How to complete this task
No pictures go in the copy; retype exactly the lines from the one with "[2:38.25-2:39.25]" through the last line of the records.

Provided entries
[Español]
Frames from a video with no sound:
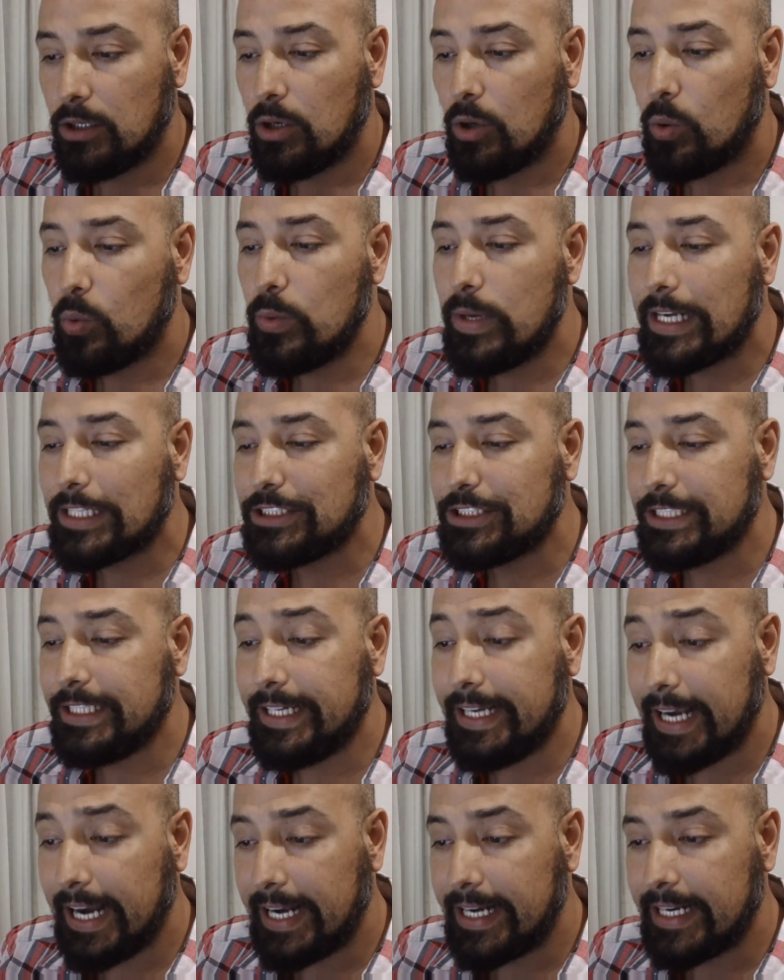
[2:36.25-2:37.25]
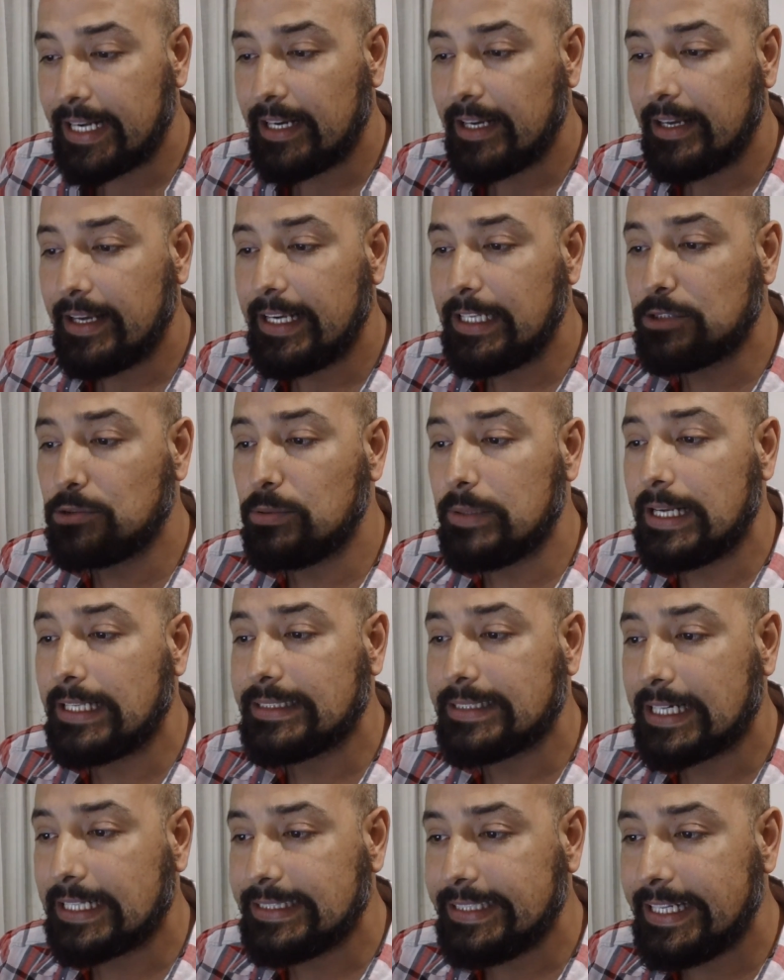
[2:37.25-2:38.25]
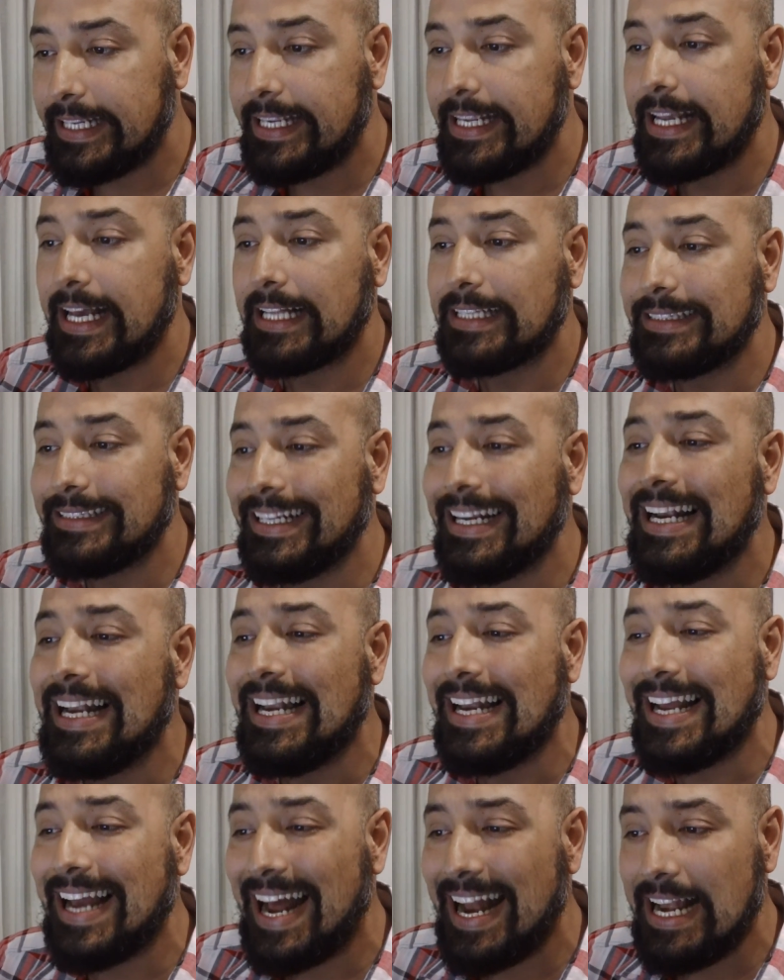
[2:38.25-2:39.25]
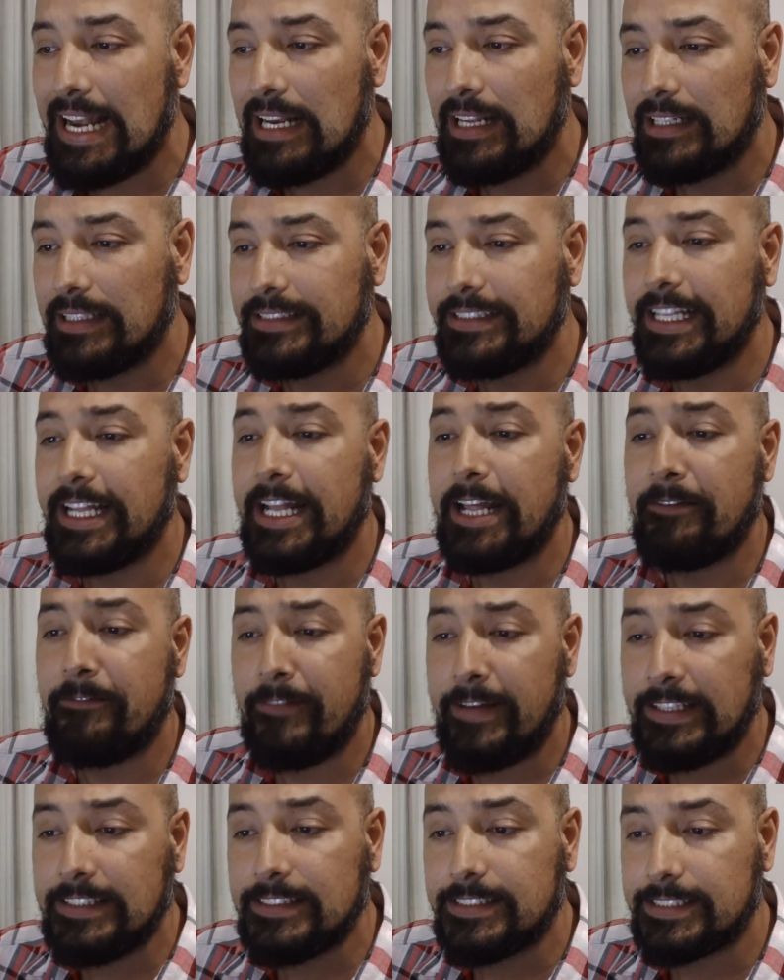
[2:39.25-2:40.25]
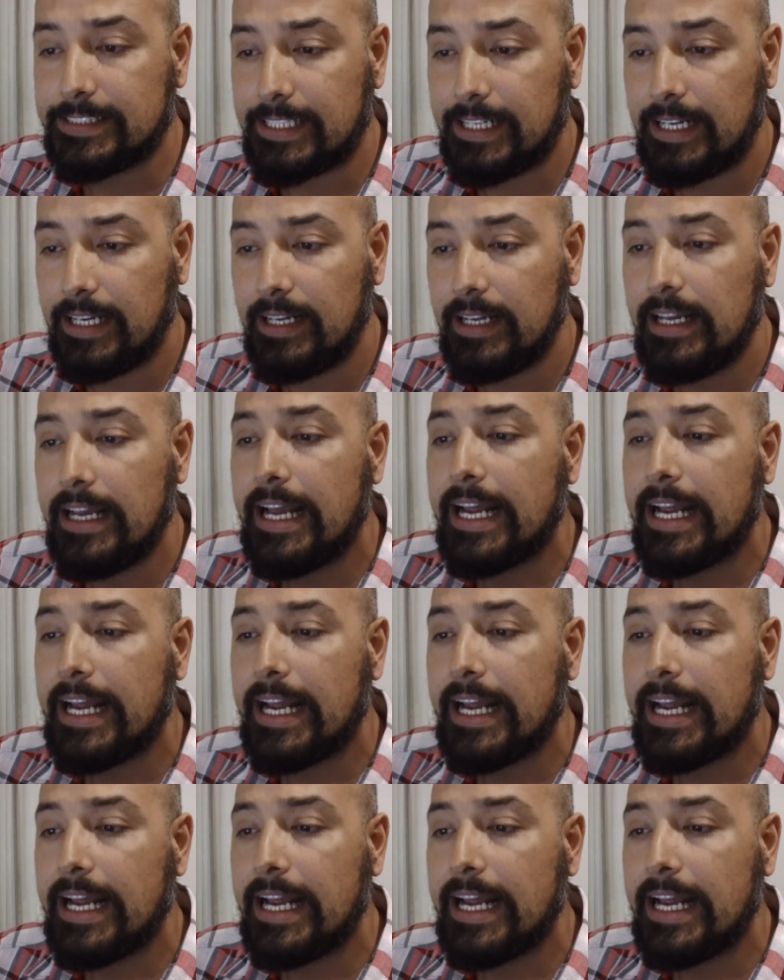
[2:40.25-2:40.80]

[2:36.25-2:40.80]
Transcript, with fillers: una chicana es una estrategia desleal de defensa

Written answer
[2:38.25-2:39.25]
[2:39.25-2:40.25]
[2:40.25-2:40.80]

[2:36.25-2:40.80]
Transcript, with fillers: una chicana es una estrategia desleal de defensa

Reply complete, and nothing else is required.